▶ [TASK DESCRIPTION]:
In this exercise, return only the lines that run from the line with "[0:00.00-0:01.07]" to the end of the entries below, both included. Pictures are not copied.
____
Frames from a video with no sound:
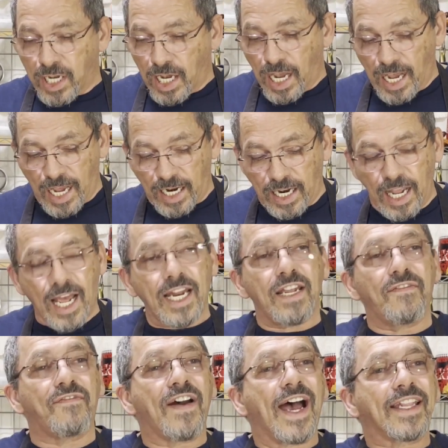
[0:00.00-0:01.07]
and any
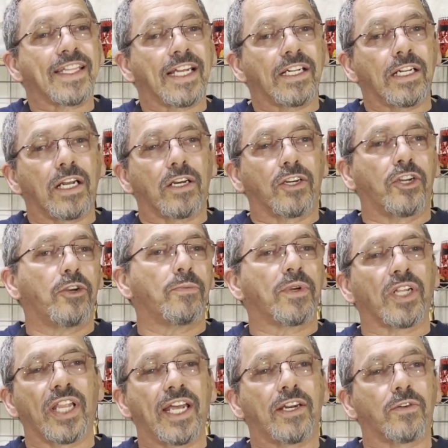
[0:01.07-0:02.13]
fat that
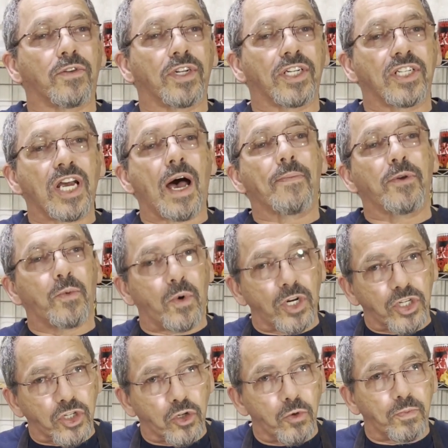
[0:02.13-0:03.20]
accumulated on the top, you want to
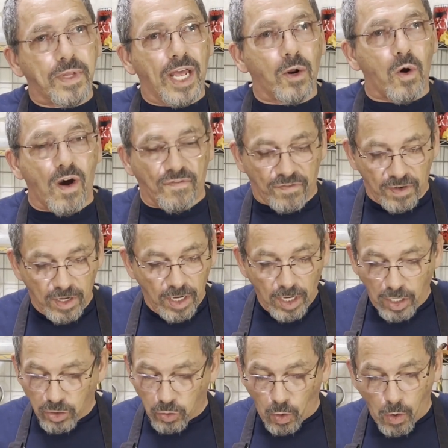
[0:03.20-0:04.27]
scoop that off.
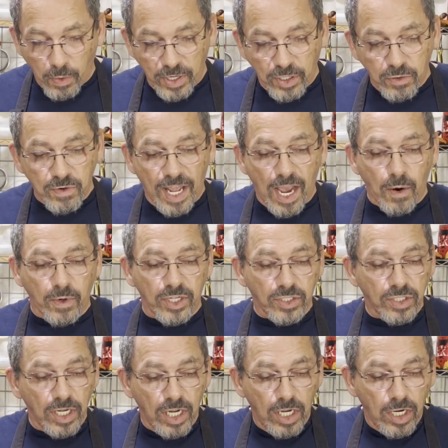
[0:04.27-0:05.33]
So all we do now
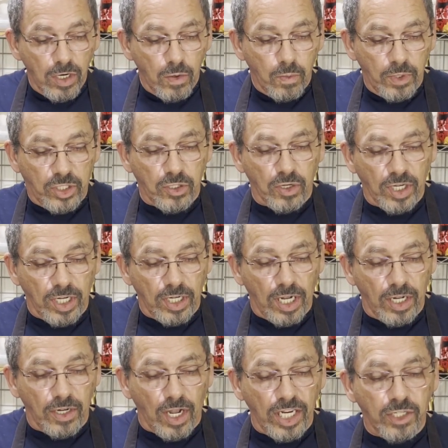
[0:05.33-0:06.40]
is we took
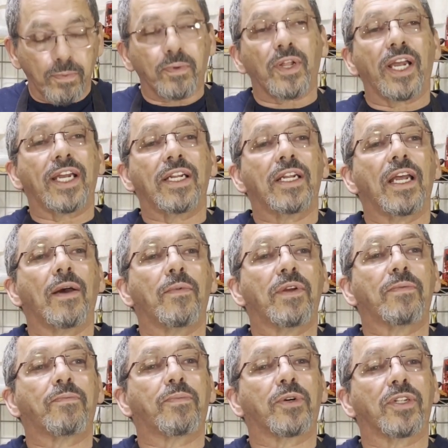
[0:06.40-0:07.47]
a nice plate and we
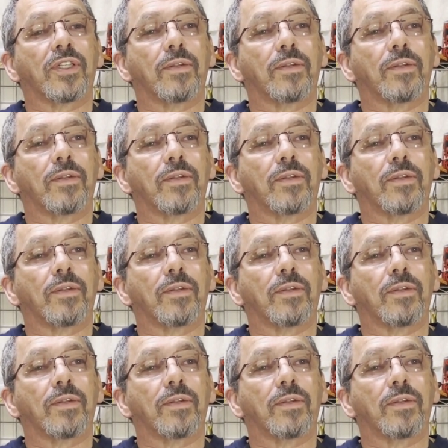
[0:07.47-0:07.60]
put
____
▶ [TASK SOLUTION]:
[0:00.00-0:01.07]
and any
[0:01.07-0:02.13]
fat that
[0:02.13-0:03.20]
accumulated on the top, you want to
[0:03.20-0:04.27]
scoop that off.
[0:04.27-0:05.33]
So all we do now
[0:05.33-0:06.40]
is we took
[0:06.40-0:07.47]
a nice plate and we
[0:07.47-0:07.60]
put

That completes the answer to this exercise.